A verbatim copy of the listing is what is needed, minus any pictures.
::::::::
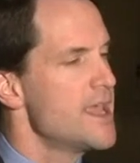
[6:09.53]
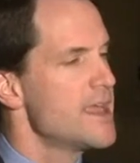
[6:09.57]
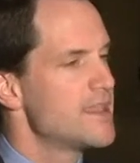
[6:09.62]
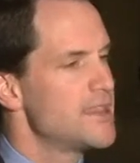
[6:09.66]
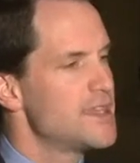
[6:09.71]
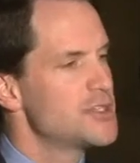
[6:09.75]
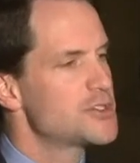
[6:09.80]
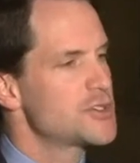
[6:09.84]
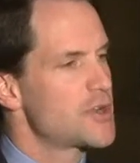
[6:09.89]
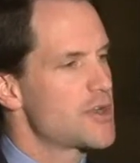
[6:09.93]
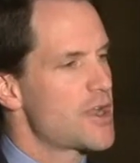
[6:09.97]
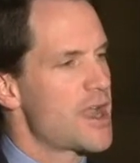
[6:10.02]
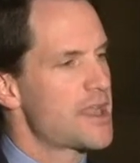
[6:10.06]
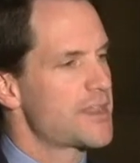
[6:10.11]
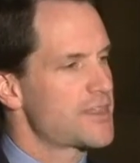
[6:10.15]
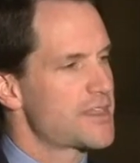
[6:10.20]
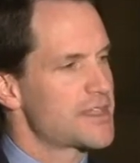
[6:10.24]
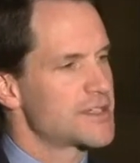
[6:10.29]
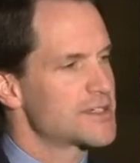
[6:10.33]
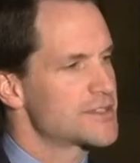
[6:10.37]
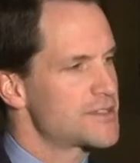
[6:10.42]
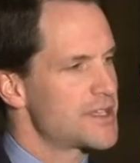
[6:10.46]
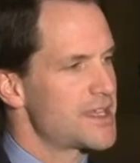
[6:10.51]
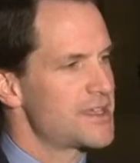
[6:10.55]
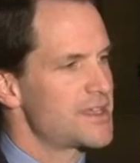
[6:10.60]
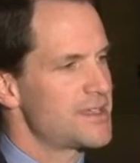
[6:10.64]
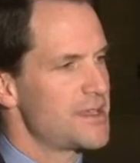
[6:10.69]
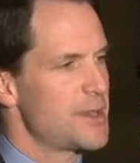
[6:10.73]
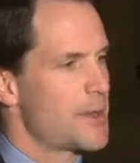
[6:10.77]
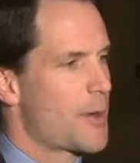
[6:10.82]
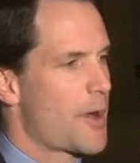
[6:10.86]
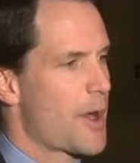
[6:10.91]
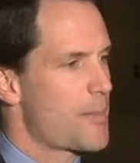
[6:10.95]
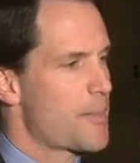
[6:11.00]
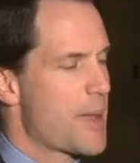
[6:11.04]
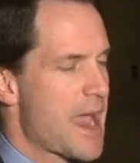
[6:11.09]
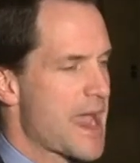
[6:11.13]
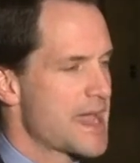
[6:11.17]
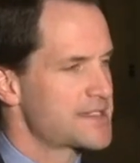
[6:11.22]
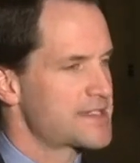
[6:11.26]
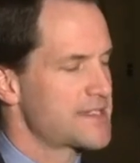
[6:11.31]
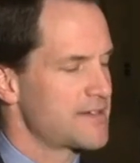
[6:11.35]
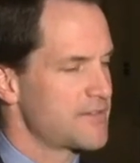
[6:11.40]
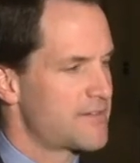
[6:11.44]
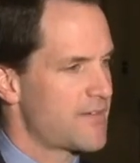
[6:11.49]
These are not things that you know are
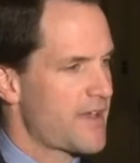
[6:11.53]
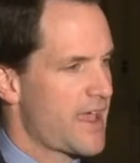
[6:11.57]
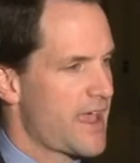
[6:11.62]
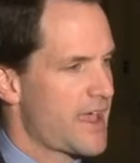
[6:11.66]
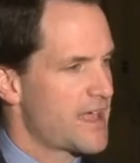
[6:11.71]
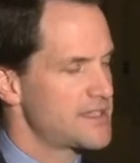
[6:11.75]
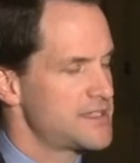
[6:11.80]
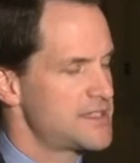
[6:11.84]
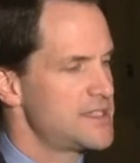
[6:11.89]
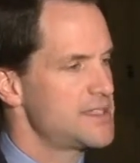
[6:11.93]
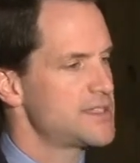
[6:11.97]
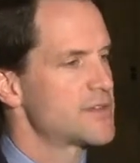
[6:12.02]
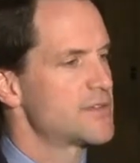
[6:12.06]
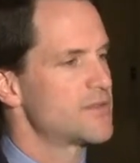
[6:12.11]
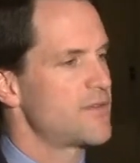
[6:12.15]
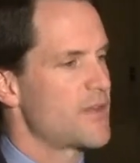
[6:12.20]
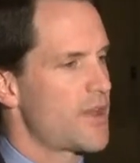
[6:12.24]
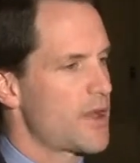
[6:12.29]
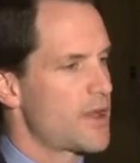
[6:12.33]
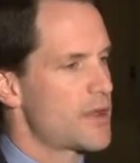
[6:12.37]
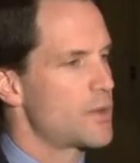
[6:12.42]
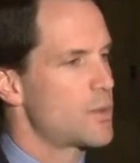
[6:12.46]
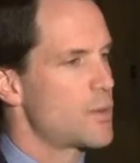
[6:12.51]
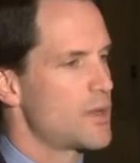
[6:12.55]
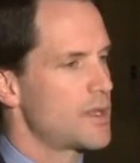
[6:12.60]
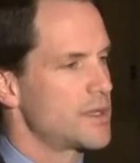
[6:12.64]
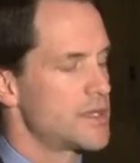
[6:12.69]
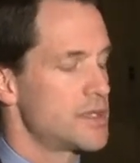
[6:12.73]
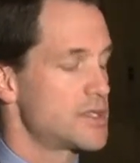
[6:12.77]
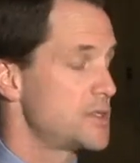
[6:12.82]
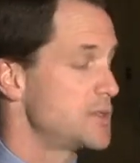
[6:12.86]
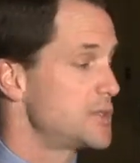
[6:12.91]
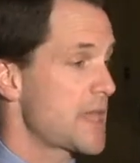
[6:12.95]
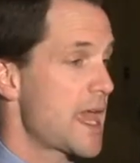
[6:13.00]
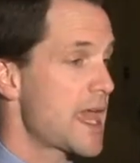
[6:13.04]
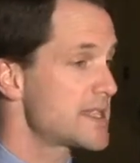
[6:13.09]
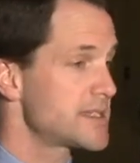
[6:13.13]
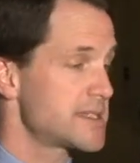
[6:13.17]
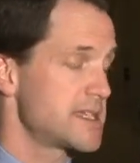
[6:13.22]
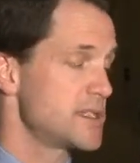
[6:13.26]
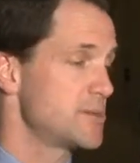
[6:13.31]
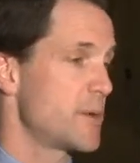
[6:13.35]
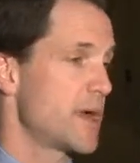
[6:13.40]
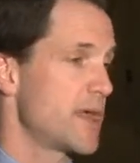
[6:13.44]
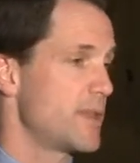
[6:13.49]
passing fads. These are very real issues, as
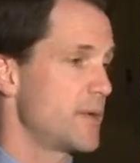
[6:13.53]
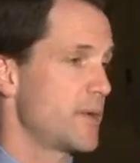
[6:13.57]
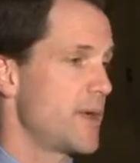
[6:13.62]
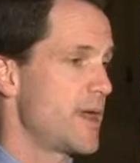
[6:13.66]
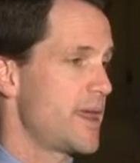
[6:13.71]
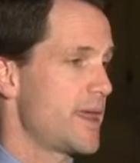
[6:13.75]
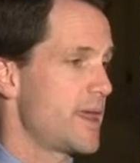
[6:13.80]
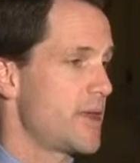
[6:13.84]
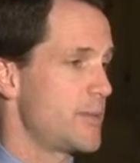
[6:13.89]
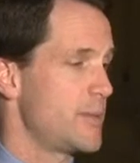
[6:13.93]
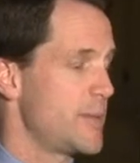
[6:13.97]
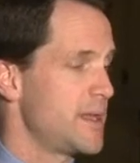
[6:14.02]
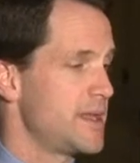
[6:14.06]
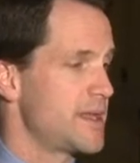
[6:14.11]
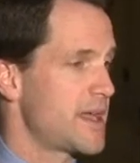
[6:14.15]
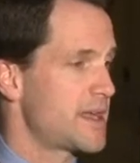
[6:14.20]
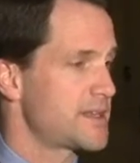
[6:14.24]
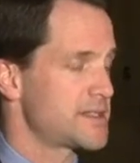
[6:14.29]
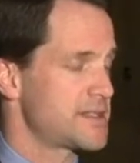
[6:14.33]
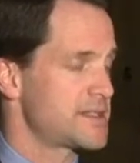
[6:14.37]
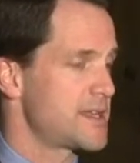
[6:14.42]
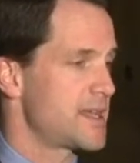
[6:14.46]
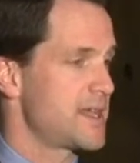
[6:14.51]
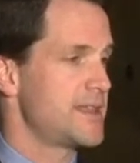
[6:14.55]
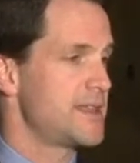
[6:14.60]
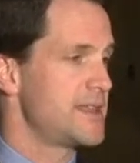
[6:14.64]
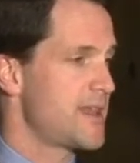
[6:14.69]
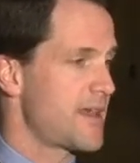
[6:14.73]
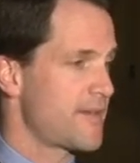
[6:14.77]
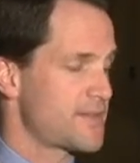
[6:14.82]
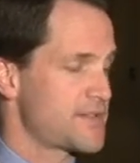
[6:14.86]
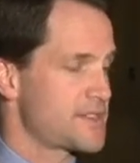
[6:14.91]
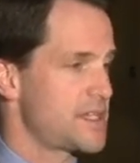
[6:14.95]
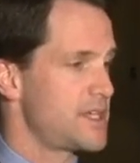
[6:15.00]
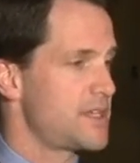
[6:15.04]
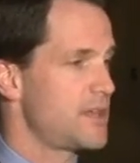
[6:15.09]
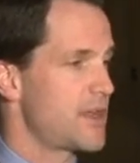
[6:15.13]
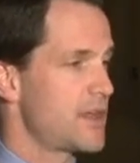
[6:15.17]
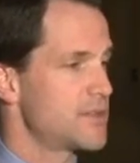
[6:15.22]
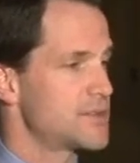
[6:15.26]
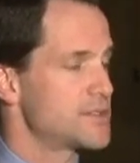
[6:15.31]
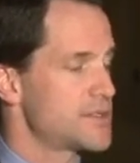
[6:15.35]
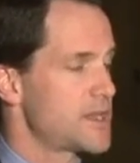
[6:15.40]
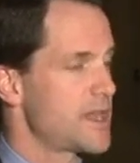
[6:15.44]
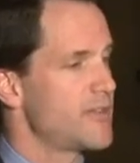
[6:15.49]
as is, by the way, and I don't mean not to say the deficit and
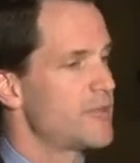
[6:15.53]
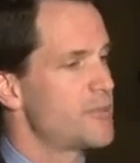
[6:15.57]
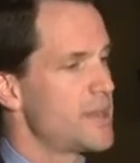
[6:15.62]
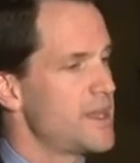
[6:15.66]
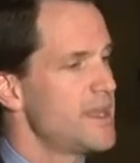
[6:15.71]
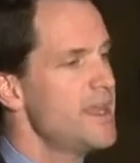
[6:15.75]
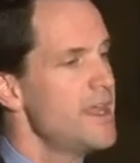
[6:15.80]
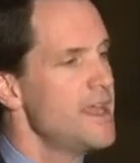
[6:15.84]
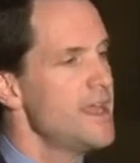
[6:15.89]
other stuff, but,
::::::::
■ **SOLUTION TO THIS TASK**
[6:09.53]
[6:09.57]
[6:09.62]
[6:09.66]
[6:09.71]
[6:09.75]
[6:09.80]
[6:09.84]
[6:09.89]
[6:09.93]
[6:09.97]
[6:10.02]
[6:10.06]
[6:10.11]
[6:10.15]
[6:10.20]
[6:10.24]
[6:10.29]
[6:10.33]
[6:10.37]
[6:10.42]
[6:10.46]
[6:10.51]
[6:10.55]
[6:10.60]
[6:10.64]
[6:10.69]
[6:10.73]
[6:10.77]
[6:10.82]
[6:10.86]
[6:10.91]
[6:10.95]
[6:11.00]
[6:11.04]
[6:11.09]
[6:11.13]
[6:11.17]
[6:11.22]
[6:11.26]
[6:11.31]
[6:11.35]
[6:11.40]
[6:11.44]
[6:11.49]
These are not things that you know are
[6:11.53]
[6:11.57]
[6:11.62]
[6:11.66]
[6:11.71]
[6:11.75]
[6:11.80]
[6:11.84]
[6:11.89]
[6:11.93]
[6:11.97]
[6:12.02]
[6:12.06]
[6:12.11]
[6:12.15]
[6:12.20]
[6:12.24]
[6:12.29]
[6:12.33]
[6:12.37]
[6:12.42]
[6:12.46]
[6:12.51]
[6:12.55]
[6:12.60]
[6:12.64]
[6:12.69]
[6:12.73]
[6:12.77]
[6:12.82]
[6:12.86]
[6:12.91]
[6:12.95]
[6:13.00]
[6:13.04]
[6:13.09]
[6:13.13]
[6:13.17]
[6:13.22]
[6:13.26]
[6:13.31]
[6:13.35]
[6:13.40]
[6:13.44]
[6:13.49]
passing fads. These are very real issues, as
[6:13.53]
[6:13.57]
[6:13.62]
[6:13.66]
[6:13.71]
[6:13.75]
[6:13.80]
[6:13.84]
[6:13.89]
[6:13.93]
[6:13.97]
[6:14.02]
[6:14.06]
[6:14.11]
[6:14.15]
[6:14.20]
[6:14.24]
[6:14.29]
[6:14.33]
[6:14.37]
[6:14.42]
[6:14.46]
[6:14.51]
[6:14.55]
[6:14.60]
[6:14.64]
[6:14.69]
[6:14.73]
[6:14.77]
[6:14.82]
[6:14.86]
[6:14.91]
[6:14.95]
[6:15.00]
[6:15.04]
[6:15.09]
[6:15.13]
[6:15.17]
[6:15.22]
[6:15.26]
[6:15.31]
[6:15.35]
[6:15.40]
[6:15.44]
[6:15.49]
as is, by the way, and I don't mean not to say the deficit and
[6:15.53]
[6:15.57]
[6:15.62]
[6:15.66]
[6:15.71]
[6:15.75]
[6:15.80]
[6:15.84]
[6:15.89]
other stuff, but,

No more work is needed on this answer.